In the 80s we lived off the Seven Dials in Brighton, a place where seven roads meet, Mum was very funny and if she saw me walking home across the dials she would affect a pronounced but very convincing limp and keep it up all the way around until we met.
I used to enjoy helping her with her lines when she was studying a part, she would say “I’m never going to learn this part, I must be mad taking this on’ but she always did and she was always excellent.
Mum was never one to say 'darling that's amazing' but she just always let me express myself, I was free to sing, dance, listen to music and paint, she never really gushed with praise but she didn't stop me or criticise me either.
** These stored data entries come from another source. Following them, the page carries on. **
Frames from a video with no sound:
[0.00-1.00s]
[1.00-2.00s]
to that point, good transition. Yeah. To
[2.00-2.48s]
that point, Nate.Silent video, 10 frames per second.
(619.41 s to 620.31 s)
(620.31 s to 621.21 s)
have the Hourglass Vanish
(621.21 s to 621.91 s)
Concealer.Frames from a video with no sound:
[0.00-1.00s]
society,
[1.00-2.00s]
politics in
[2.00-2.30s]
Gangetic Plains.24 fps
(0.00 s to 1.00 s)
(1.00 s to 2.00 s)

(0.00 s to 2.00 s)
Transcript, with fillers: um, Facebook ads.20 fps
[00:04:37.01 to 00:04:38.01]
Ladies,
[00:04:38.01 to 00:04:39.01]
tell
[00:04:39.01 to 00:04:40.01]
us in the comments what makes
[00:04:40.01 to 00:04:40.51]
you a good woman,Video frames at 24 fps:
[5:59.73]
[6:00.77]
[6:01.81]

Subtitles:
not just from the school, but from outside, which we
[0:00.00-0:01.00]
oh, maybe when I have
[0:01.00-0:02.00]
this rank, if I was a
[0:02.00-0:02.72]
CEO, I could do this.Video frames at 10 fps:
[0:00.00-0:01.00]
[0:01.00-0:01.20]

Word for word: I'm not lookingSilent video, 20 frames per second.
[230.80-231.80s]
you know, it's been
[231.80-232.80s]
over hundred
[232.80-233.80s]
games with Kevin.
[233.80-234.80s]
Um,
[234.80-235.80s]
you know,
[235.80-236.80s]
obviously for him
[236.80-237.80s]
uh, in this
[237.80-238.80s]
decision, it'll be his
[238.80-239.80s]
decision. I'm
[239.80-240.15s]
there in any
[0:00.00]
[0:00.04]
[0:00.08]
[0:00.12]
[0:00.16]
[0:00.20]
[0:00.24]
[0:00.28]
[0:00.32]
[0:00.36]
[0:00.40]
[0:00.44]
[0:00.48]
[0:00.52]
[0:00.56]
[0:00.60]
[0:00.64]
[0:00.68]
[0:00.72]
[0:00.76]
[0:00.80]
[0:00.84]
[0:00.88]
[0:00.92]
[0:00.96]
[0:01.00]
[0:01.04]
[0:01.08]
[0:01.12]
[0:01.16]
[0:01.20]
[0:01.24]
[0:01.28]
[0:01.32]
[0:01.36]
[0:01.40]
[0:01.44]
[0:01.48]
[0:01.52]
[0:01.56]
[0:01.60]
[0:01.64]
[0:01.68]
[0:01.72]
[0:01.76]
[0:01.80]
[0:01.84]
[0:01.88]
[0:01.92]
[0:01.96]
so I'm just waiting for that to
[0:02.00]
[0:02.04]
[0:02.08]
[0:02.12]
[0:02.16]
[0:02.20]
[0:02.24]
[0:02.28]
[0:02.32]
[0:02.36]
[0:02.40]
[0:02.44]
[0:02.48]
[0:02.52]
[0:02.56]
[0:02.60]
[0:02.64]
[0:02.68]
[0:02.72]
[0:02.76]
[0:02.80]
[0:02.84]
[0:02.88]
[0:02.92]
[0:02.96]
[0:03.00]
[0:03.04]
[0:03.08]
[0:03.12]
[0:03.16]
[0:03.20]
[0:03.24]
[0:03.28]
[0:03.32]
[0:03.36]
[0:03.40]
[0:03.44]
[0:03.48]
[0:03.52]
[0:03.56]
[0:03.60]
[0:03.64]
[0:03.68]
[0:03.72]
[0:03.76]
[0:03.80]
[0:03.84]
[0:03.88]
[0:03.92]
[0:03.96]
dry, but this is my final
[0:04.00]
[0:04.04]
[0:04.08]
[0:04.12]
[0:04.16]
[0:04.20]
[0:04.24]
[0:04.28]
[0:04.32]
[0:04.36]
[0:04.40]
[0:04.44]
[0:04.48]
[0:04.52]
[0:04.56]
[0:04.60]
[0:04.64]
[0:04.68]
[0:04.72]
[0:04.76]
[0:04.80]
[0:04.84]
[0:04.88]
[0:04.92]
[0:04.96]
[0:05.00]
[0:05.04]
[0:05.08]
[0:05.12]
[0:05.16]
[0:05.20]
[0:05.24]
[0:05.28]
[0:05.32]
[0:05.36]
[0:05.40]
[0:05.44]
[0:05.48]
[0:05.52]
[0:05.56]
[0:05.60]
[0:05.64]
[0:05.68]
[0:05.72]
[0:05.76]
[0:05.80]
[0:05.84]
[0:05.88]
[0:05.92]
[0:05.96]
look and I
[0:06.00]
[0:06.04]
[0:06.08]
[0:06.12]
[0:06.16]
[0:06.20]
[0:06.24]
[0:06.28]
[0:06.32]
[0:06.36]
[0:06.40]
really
When I was helping to clear out her house 4 years ago I found 20 copies of the local newspaper that she'd bought with my photo in it when I made a record at 17 and lots of clippings and cuttings about me through the years.
When I started singing in Brighton bars and clubs Mum would always come along if she was free and when I moved to London she used to come to my shows there too, everybody always liked her, she was a very easy going, open minded fun person.
So as Mum and I come to the end of our idyllic days together and finally go our separate ways it’s the happy memories of all the fun we had that remains.
Lillo will always be the woman who gave me life, she was my lovely Mummy.
We stayed till about 7 and the got a cab home and watched Forest Gump.